The Yad Vashem Historical Museum was recently given an egg crate used by the Cohn family in Holland to take their belongings to various hiding places.
As the situation deteriorated for Jews in Nazi Germany, Adolph and Elfriede Cohn-Strauss searched for a way to leave. They moved to Holland in 1935, after the German authorities refused to grant them emigration permits to Palestine. The Germans occupied Holland in 1940, and on July 15th 1942, the Cohns and their two children, Michael and Uriel were summoned for deportation to a so-called ‘work camp’. They decided to go into hiding instead. Michael was hidden alone with the van Lith family in Geldrop, a village close to Eindhoven, while the rest of the Cohn family hid in several different places, sometimes together, sometimes separated from each other. The egg crate pictured here was used as a ‘suitcase’ by the Cohn family to take their few belongings from one hiding place to the next.

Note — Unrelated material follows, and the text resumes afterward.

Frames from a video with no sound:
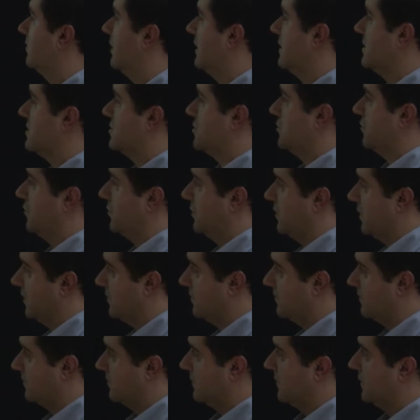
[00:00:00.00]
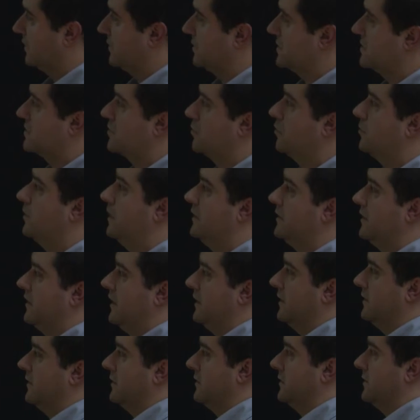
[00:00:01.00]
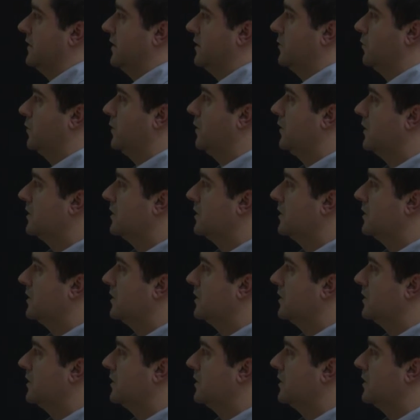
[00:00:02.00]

bus, there is command handler that will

The crate’s date of production is clearly marked as 1940.
Adolph Cohn was an independent professional graphologist with several of the large Dutch industries as his exclusive clients. The directorate of one of these factories helped the Cohns to go into hiding, but shortly afterwards, one of the few people privy to their secret expressed his doubts as to whether he would be able to withstand interrogation.
Adolph was hidden separately with the van Put family, and joined his wife and son Uriel again at the beginning of 1943. They stayed together until the liberation of Holland in May 1945, living with Marinus and Everdina van Beek in the village of Bennekom, near Arnhem, where a local protestant priest, E.H. Broekema helped them, and even appealed to his parishioners during sermons to assist the Cohns.
Thanks to the courage of these Dutch citizens who risked their lives to help the Cohns, the whole family survived the war. Those who hid the Cohn family during the Holocaust were later recognized by Yad Vashem as Righteous Among the Nations.